_DIRECTIONS FOR THIS TASK:_ Copy the data exactly. Images are the one exception.

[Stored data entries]
——

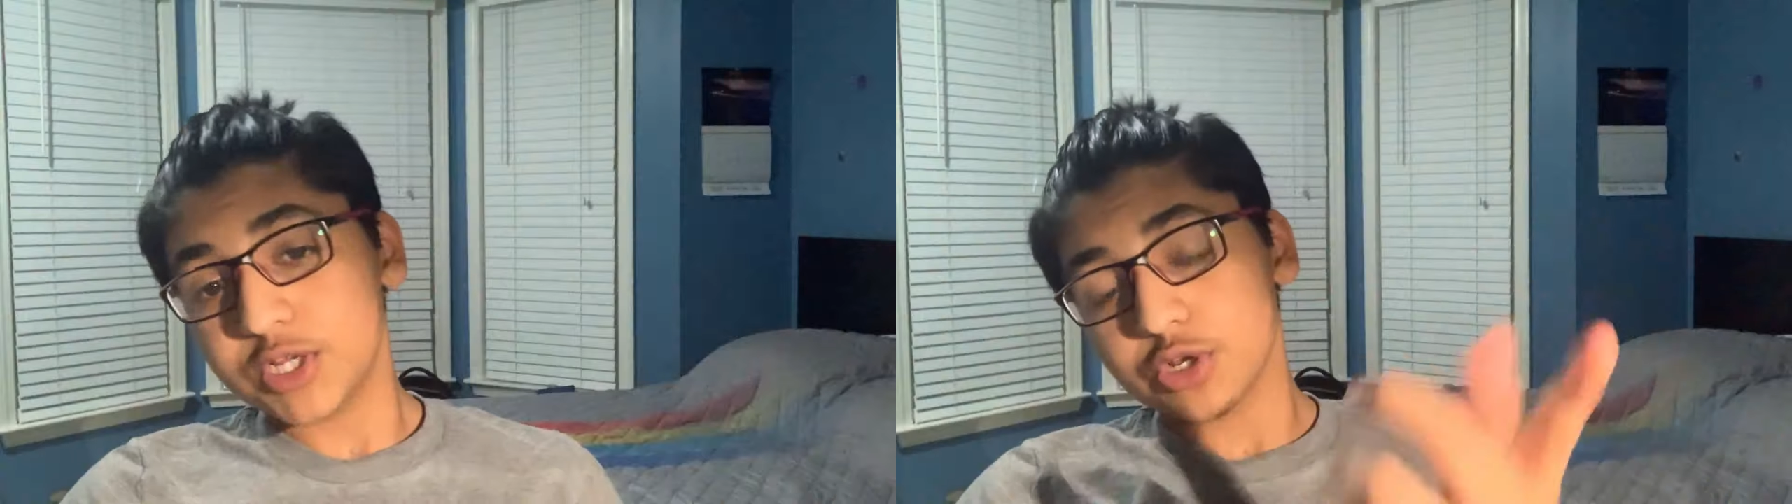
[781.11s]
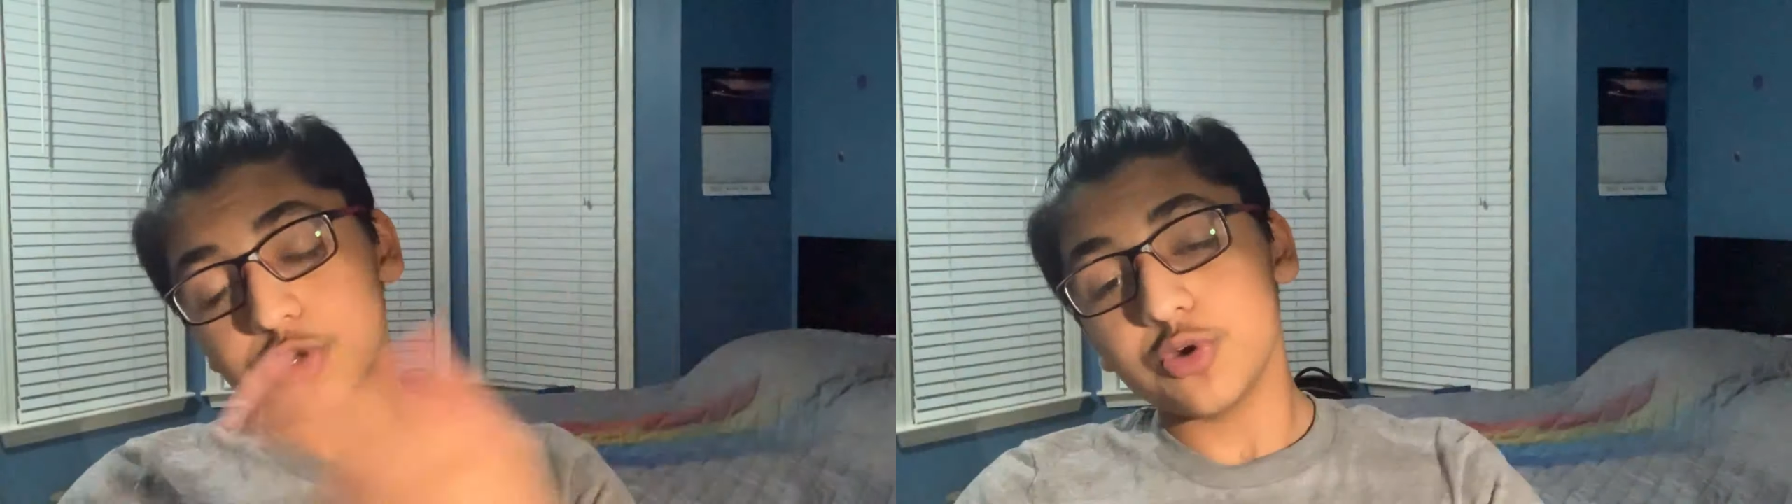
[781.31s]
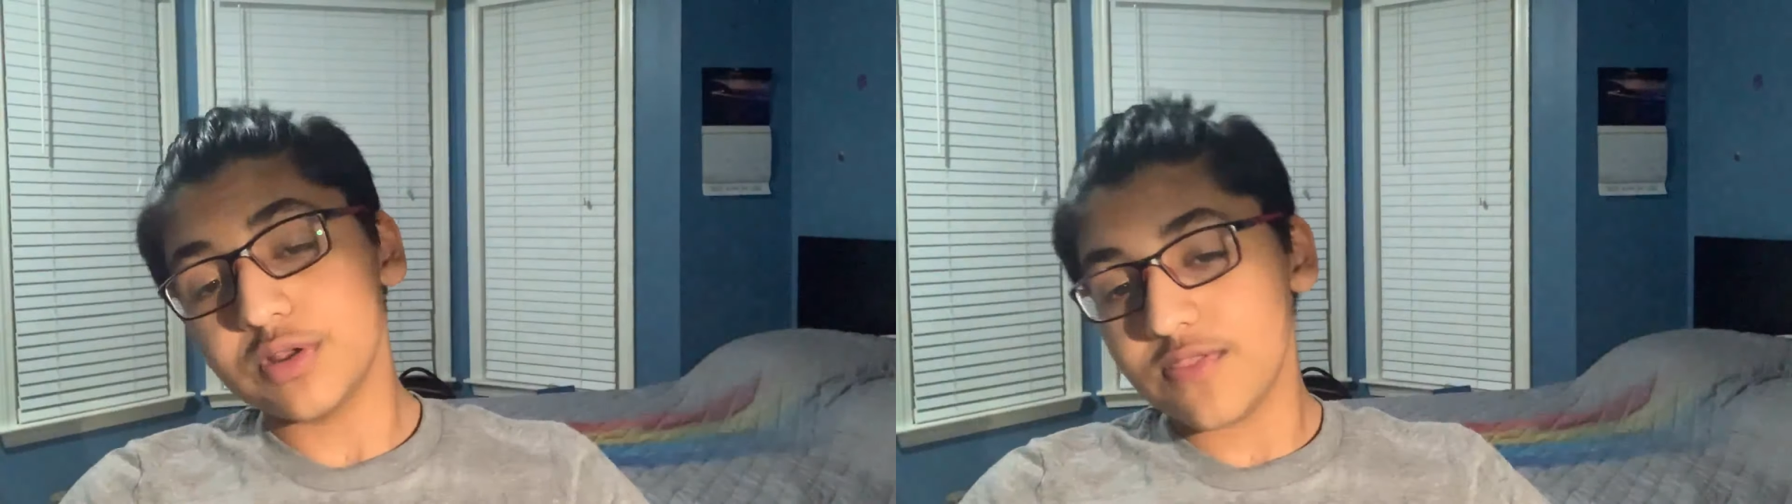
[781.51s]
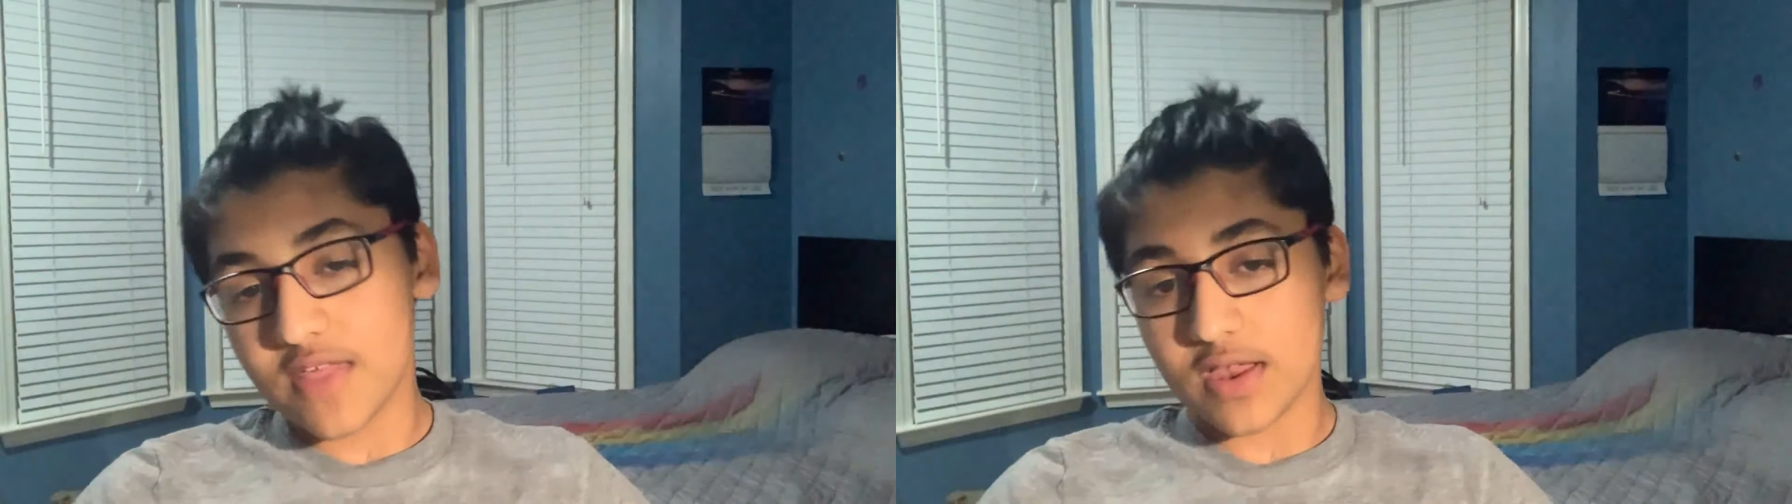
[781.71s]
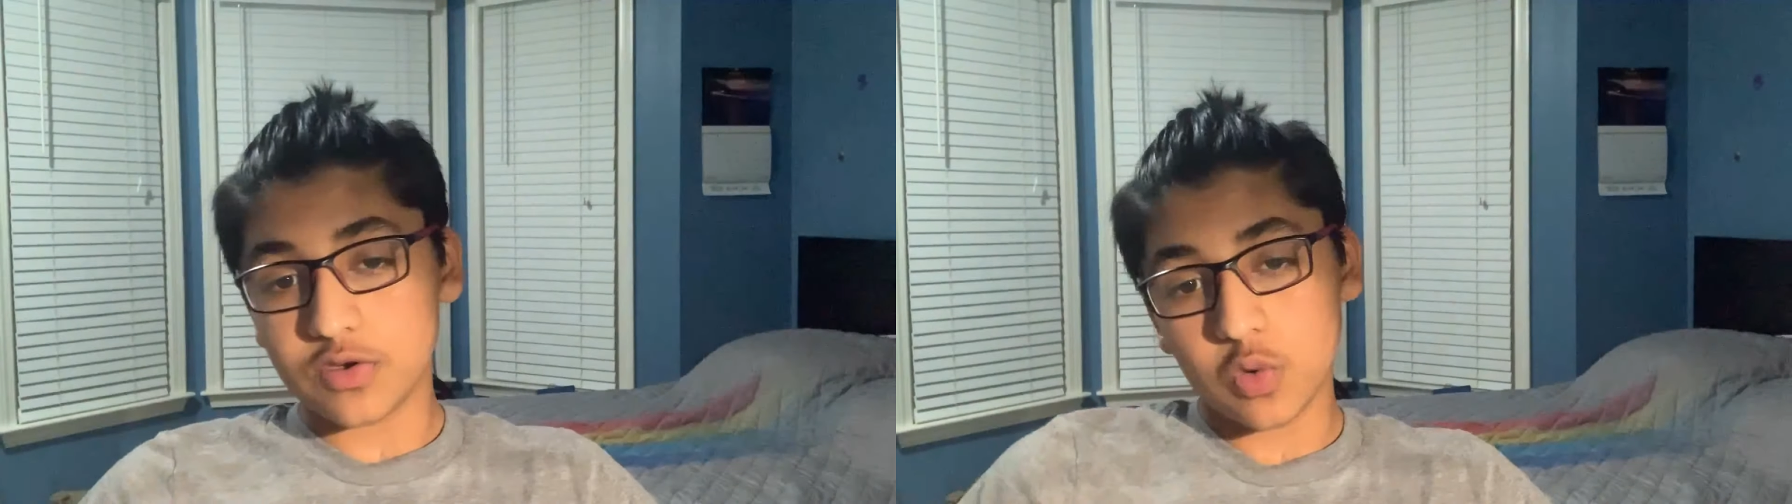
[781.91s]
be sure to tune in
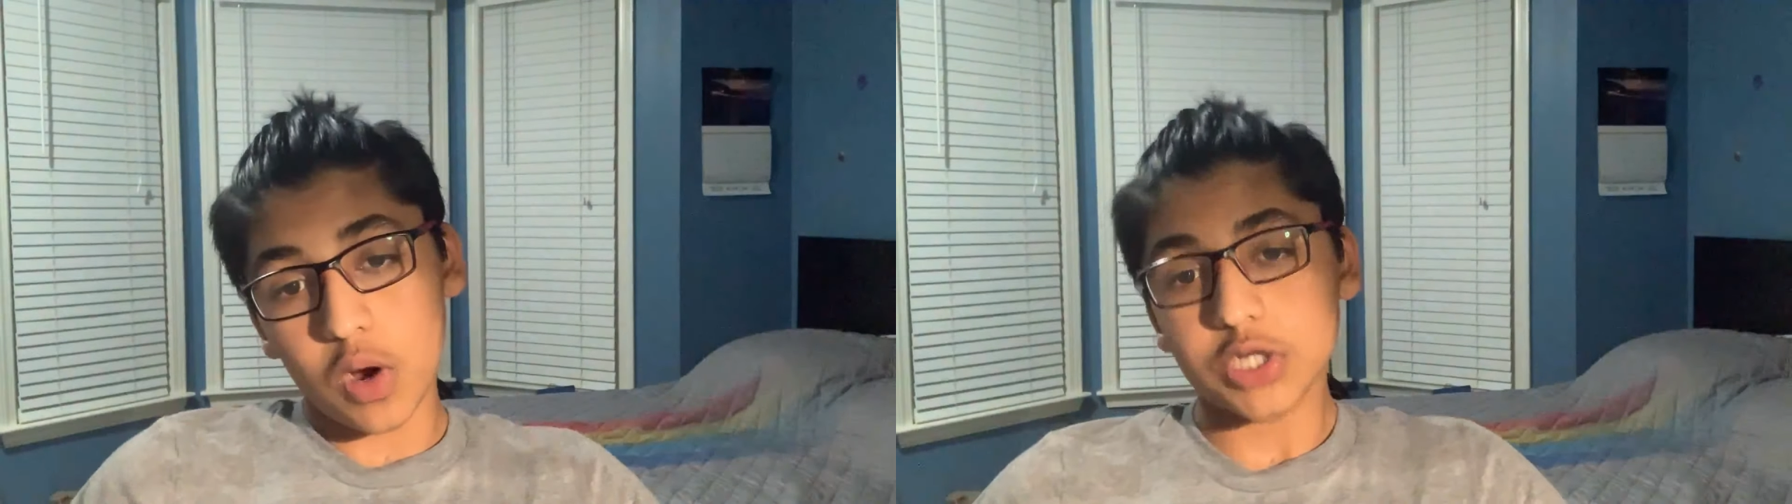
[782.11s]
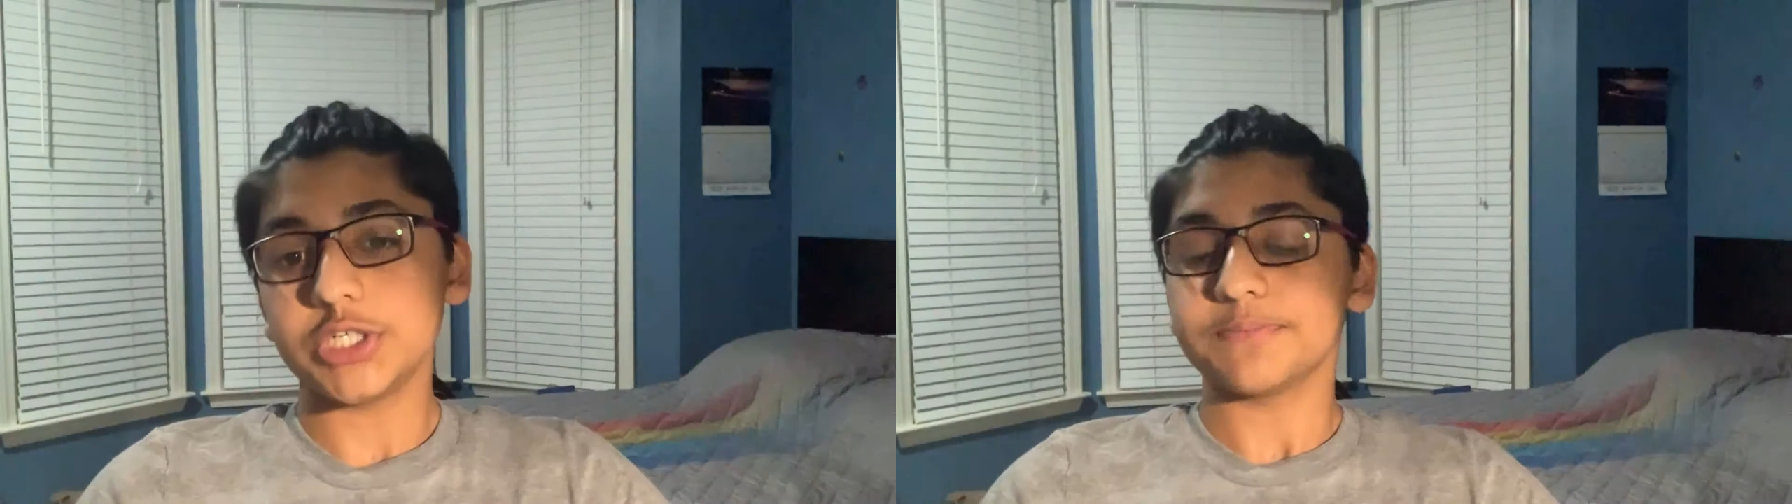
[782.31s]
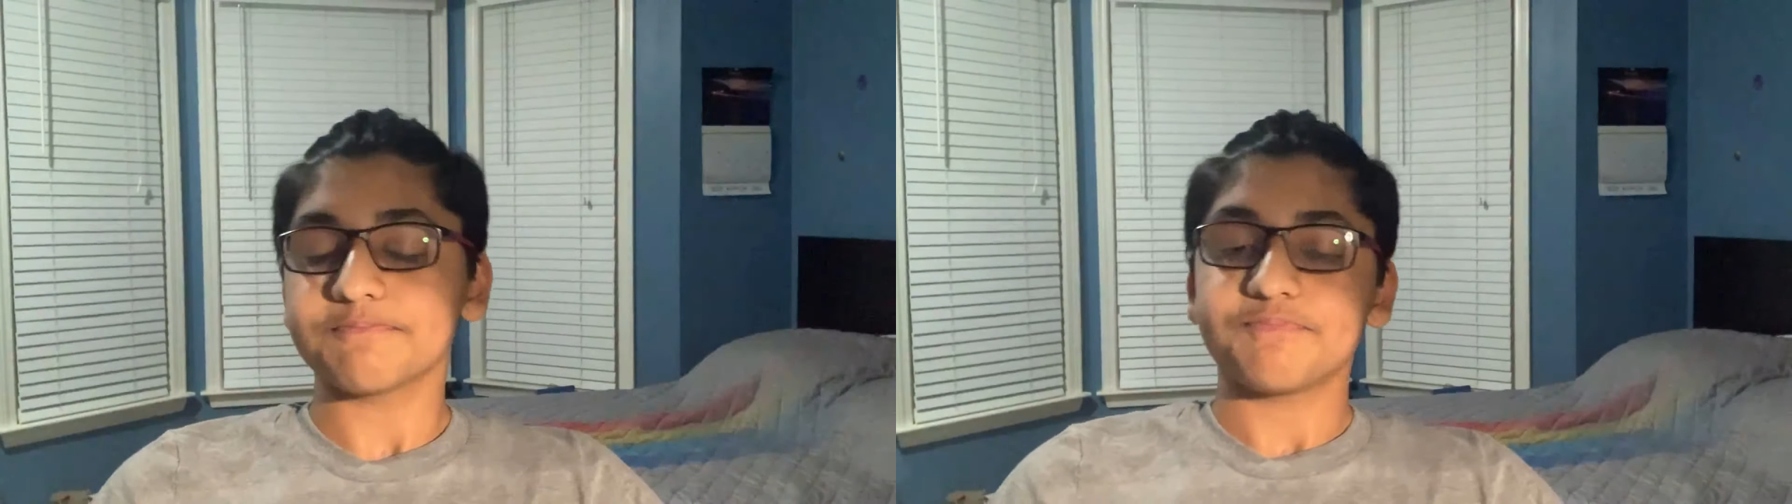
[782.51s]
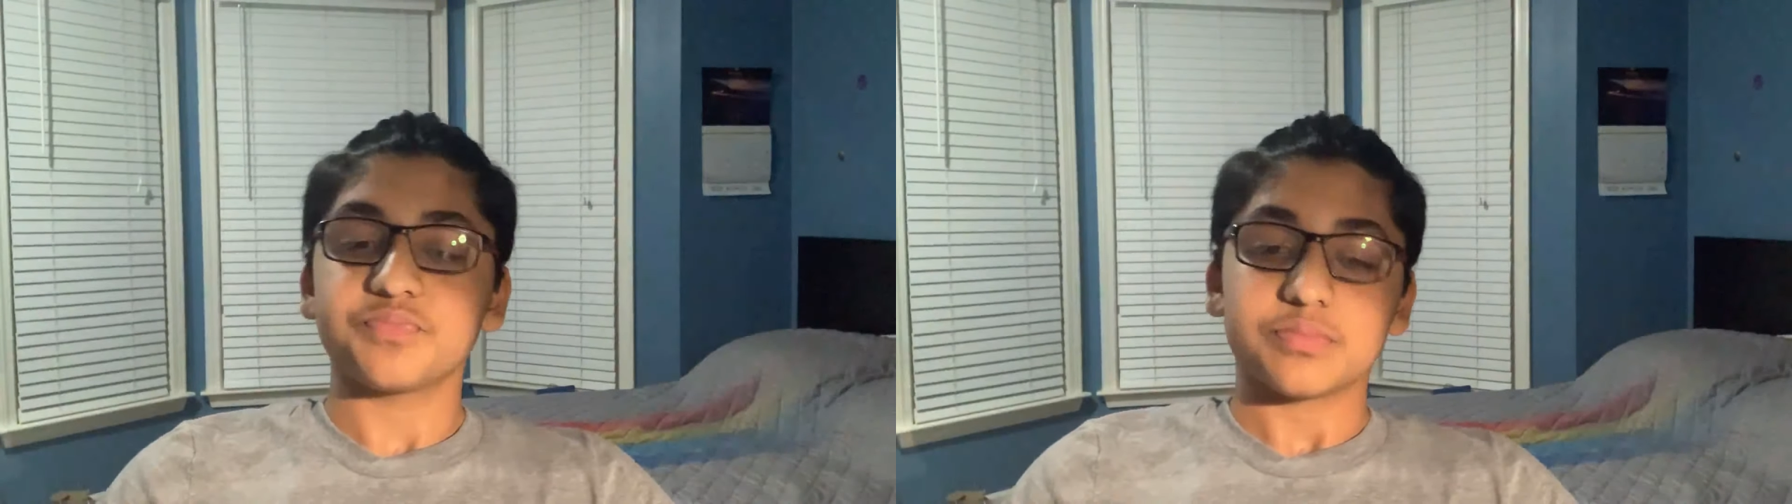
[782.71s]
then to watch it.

——

_SOLUTION FOR THIS EXERCISE:_
[781.11s]
[781.31s]
[781.51s]
[781.71s]
[781.91s]
be sure to tune in
[782.11s]
[782.31s]
[782.51s]
[782.71s]
then to watch it.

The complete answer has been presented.